═════ DATA TO EXAMINE ═════
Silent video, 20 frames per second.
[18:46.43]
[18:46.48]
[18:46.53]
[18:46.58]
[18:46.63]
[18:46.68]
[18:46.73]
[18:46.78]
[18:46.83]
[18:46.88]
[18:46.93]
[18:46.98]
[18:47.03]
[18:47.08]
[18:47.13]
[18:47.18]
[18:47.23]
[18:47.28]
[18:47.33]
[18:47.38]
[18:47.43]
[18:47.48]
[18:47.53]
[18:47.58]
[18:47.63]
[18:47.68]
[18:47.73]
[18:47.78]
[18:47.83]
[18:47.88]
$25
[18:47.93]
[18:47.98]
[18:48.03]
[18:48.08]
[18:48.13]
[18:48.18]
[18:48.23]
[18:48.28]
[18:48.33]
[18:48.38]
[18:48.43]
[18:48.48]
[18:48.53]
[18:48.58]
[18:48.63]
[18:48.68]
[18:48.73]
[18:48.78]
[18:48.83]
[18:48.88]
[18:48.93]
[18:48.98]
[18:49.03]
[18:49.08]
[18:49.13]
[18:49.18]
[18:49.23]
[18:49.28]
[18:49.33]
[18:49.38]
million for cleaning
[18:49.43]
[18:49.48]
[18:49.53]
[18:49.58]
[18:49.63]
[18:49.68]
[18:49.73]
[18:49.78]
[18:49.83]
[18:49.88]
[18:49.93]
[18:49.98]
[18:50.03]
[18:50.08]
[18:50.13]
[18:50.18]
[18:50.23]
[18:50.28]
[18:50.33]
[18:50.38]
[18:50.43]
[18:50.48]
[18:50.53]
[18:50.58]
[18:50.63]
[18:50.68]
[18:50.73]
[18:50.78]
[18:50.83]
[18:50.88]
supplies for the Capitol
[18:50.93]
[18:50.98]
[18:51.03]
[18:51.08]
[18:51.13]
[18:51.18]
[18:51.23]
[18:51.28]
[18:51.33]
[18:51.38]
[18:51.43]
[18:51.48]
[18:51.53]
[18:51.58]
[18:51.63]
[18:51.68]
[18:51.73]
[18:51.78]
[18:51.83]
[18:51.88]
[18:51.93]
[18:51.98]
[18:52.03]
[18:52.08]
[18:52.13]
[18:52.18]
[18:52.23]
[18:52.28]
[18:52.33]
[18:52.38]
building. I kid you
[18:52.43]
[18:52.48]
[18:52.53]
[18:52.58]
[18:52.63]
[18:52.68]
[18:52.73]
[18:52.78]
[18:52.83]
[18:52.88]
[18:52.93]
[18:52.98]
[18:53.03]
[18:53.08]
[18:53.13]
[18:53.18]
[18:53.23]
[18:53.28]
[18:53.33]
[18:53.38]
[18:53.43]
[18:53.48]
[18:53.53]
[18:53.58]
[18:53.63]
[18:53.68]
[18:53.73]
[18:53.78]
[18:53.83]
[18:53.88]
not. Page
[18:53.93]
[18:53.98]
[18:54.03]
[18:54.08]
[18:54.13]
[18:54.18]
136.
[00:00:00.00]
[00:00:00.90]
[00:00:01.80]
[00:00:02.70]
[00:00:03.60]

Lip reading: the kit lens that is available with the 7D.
═════
ACTIVITY:
Each entry above must be repeated word for word.

RESULT OF THE TASK:
Silent video, 20 frames per second.
[18:46.43]
[18:46.48]
[18:46.53]
[18:46.58]
[18:46.63]
[18:46.68]
[18:46.73]
[18:46.78]
[18:46.83]
[18:46.88]
[18:46.93]
[18:46.98]
[18:47.03]
[18:47.08]
[18:47.13]
[18:47.18]
[18:47.23]
[18:47.28]
[18:47.33]
[18:47.38]
[18:47.43]
[18:47.48]
[18:47.53]
[18:47.58]
[18:47.63]
[18:47.68]
[18:47.73]
[18:47.78]
[18:47.83]
[18:47.88]
$25
[18:47.93]
[18:47.98]
[18:48.03]
[18:48.08]
[18:48.13]
[18:48.18]
[18:48.23]
[18:48.28]
[18:48.33]
[18:48.38]
[18:48.43]
[18:48.48]
[18:48.53]
[18:48.58]
[18:48.63]
[18:48.68]
[18:48.73]
[18:48.78]
[18:48.83]
[18:48.88]
[18:48.93]
[18:48.98]
[18:49.03]
[18:49.08]
[18:49.13]
[18:49.18]
[18:49.23]
[18:49.28]
[18:49.33]
[18:49.38]
million for cleaning
[18:49.43]
[18:49.48]
[18:49.53]
[18:49.58]
[18:49.63]
[18:49.68]
[18:49.73]
[18:49.78]
[18:49.83]
[18:49.88]
[18:49.93]
[18:49.98]
[18:50.03]
[18:50.08]
[18:50.13]
[18:50.18]
[18:50.23]
[18:50.28]
[18:50.33]
[18:50.38]
[18:50.43]
[18:50.48]
[18:50.53]
[18:50.58]
[18:50.63]
[18:50.68]
[18:50.73]
[18:50.78]
[18:50.83]
[18:50.88]
supplies for the Capitol
[18:50.93]
[18:50.98]
[18:51.03]
[18:51.08]
[18:51.13]
[18:51.18]
[18:51.23]
[18:51.28]
[18:51.33]
[18:51.38]
[18:51.43]
[18:51.48]
[18:51.53]
[18:51.58]
[18:51.63]
[18:51.68]
[18:51.73]
[18:51.78]
[18:51.83]
[18:51.88]
[18:51.93]
[18:51.98]
[18:52.03]
[18:52.08]
[18:52.13]
[18:52.18]
[18:52.23]
[18:52.28]
[18:52.33]
[18:52.38]
building. I kid you
[18:52.43]
[18:52.48]
[18:52.53]
[18:52.58]
[18:52.63]
[18:52.68]
[18:52.73]
[18:52.78]
[18:52.83]
[18:52.88]
[18:52.93]
[18:52.98]
[18:53.03]
[18:53.08]
[18:53.13]
[18:53.18]
[18:53.23]
[18:53.28]
[18:53.33]
[18:53.38]
[18:53.43]
[18:53.48]
[18:53.53]
[18:53.58]
[18:53.63]
[18:53.68]
[18:53.73]
[18:53.78]
[18:53.83]
[18:53.88]
not. Page
[18:53.93]
[18:53.98]
[18:54.03]
[18:54.08]
[18:54.13]
[18:54.18]
136.
[00:00:00.00]
[00:00:00.90]
[00:00:01.80]
[00:00:02.70]
[00:00:03.60]

Lip reading: the kit lens that is available with the 7D.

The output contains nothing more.